The benefit of AV isn?t as good as it use to be because Vista is much more secure running standard users with jailed IE and hardware-enforced DEP. AV was never that good in the first place because it can only look for known patterns. Any targeted attack with a malicious file can easily defeat any AV system on the market, the attacker has the benefit of running his payload through an AV scanner first to see if it will trigger it.

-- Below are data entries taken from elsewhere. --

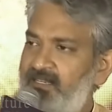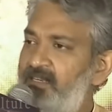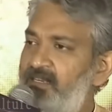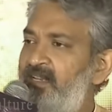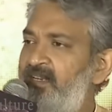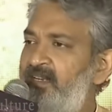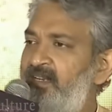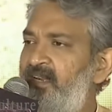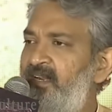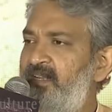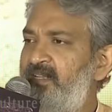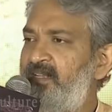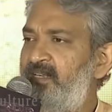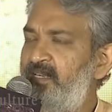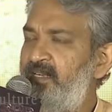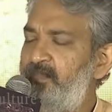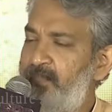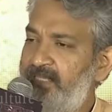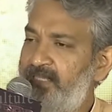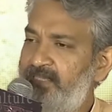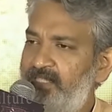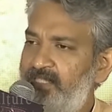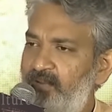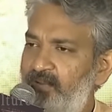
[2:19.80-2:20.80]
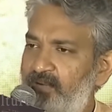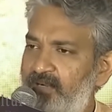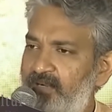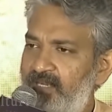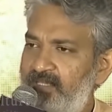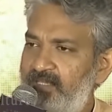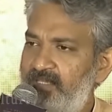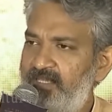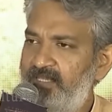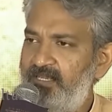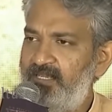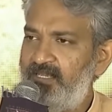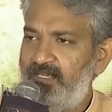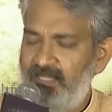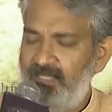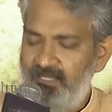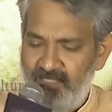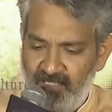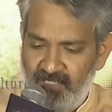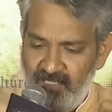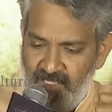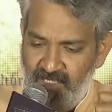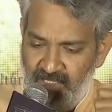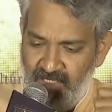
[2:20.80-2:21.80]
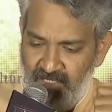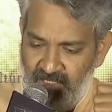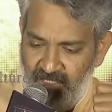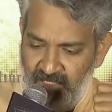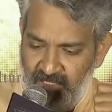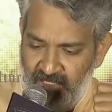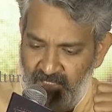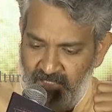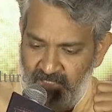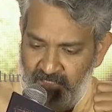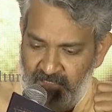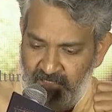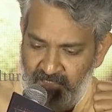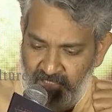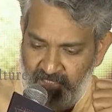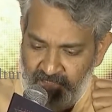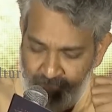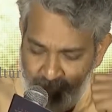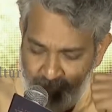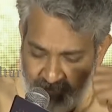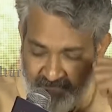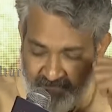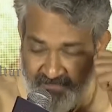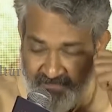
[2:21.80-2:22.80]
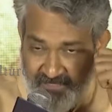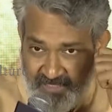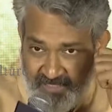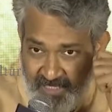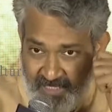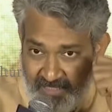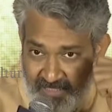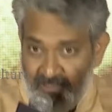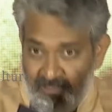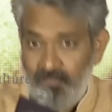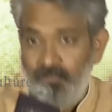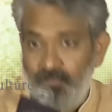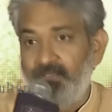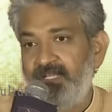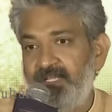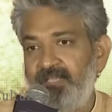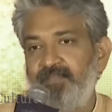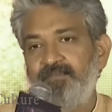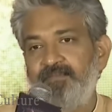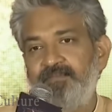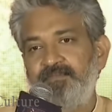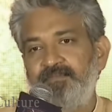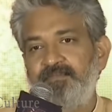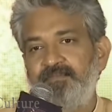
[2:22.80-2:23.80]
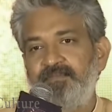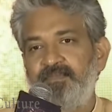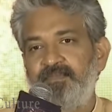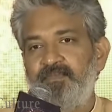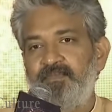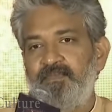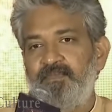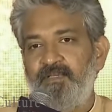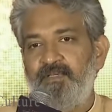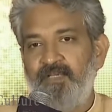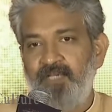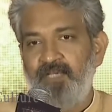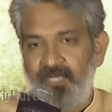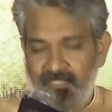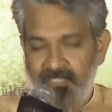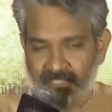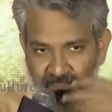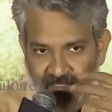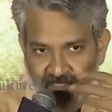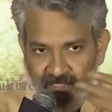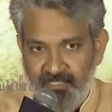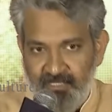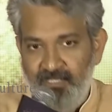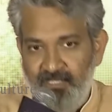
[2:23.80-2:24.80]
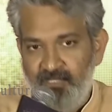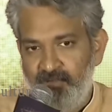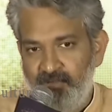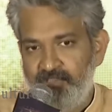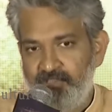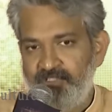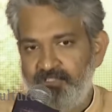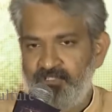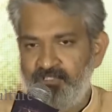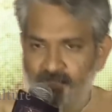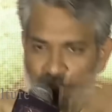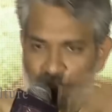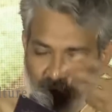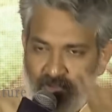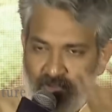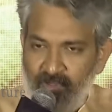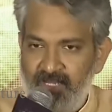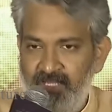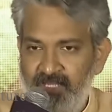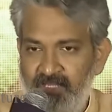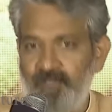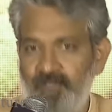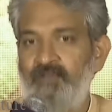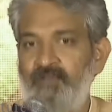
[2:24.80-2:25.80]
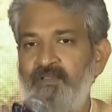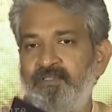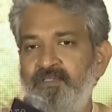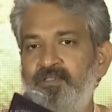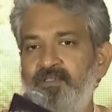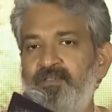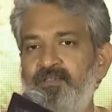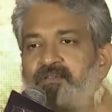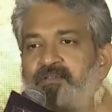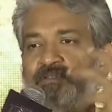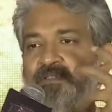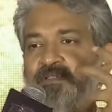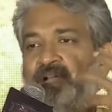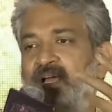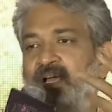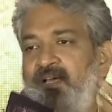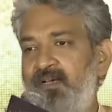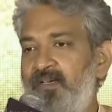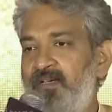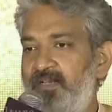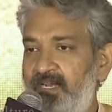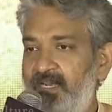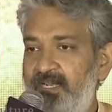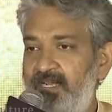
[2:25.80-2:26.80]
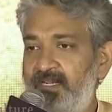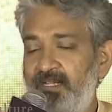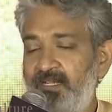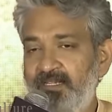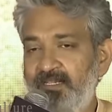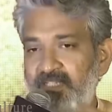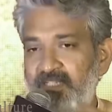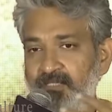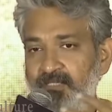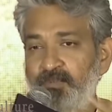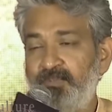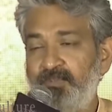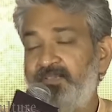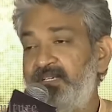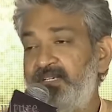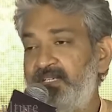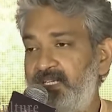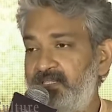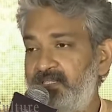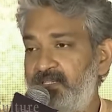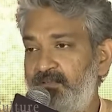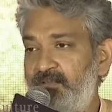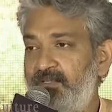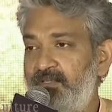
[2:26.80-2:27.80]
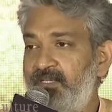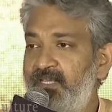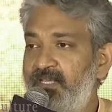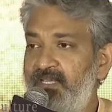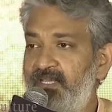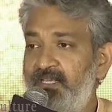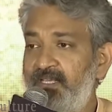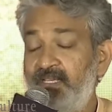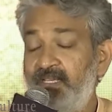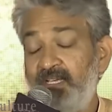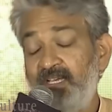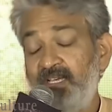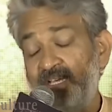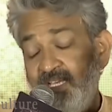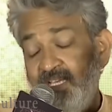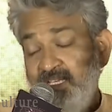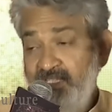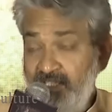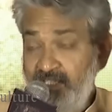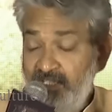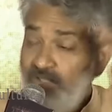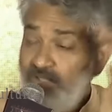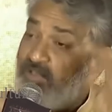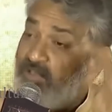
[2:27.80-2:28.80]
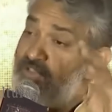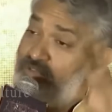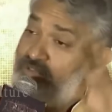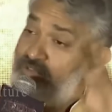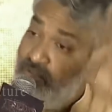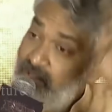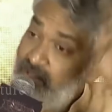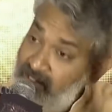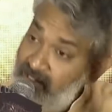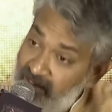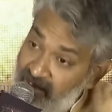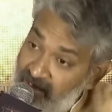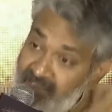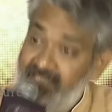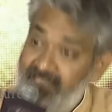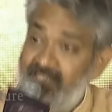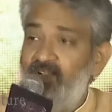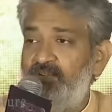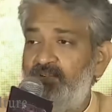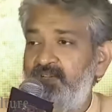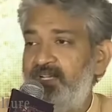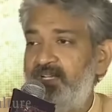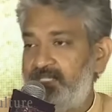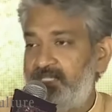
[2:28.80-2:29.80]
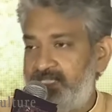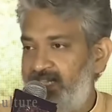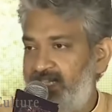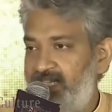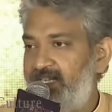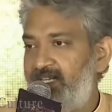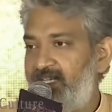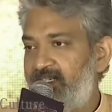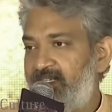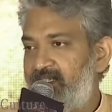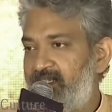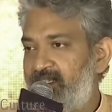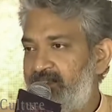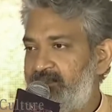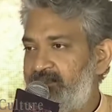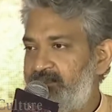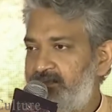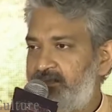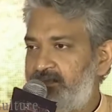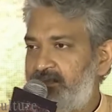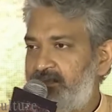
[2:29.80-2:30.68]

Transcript: రైటర్ నన్ను అడగండి ప్రతి ఒక్కళ్ళ దగ్గర అద్భుతమైన కథలు ఉంటాయి ఇద్దరు హీరోస్ ముగ్గురు హీరోస్ రాయడానికి అద్భుతమైన కథలు ఉంటాయి హీరోస్ కూడా రెడీగా ఉన్నారు చేయడానికి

The risk of running AV has increased because the bad guys are booby trapping the payloads to exploit in the security scanner instead of the intended target. It's like having a bomb squad operate inside the house, no thanks. To add insult to injury, that bomb squad drinks you cold beer and soda and then makes a mess in your bathroom. This is exactly what AV does when it sucks up your resources and makes a mess in your registry and startup services. Best thing to do is have that bomb squad operate 100 feet away from the house at the gates. AV scanning is a very dangerous business. The bombs are now sophisticated enough to blow up as soon as you attempt to x-ray them. This could be alleviated if the AV vendors would start separating and isolating their scan code in to a sand box such that if the scanner is exploited then the damage is limited. The way it is now, you come across a malformed ZIP file and boom you?re owned!
What I'm talking about isn't practical until Vista is widely in deployment and has PROVEN itself. The purpose of this blog is not to change your mind, but to stimulate thought.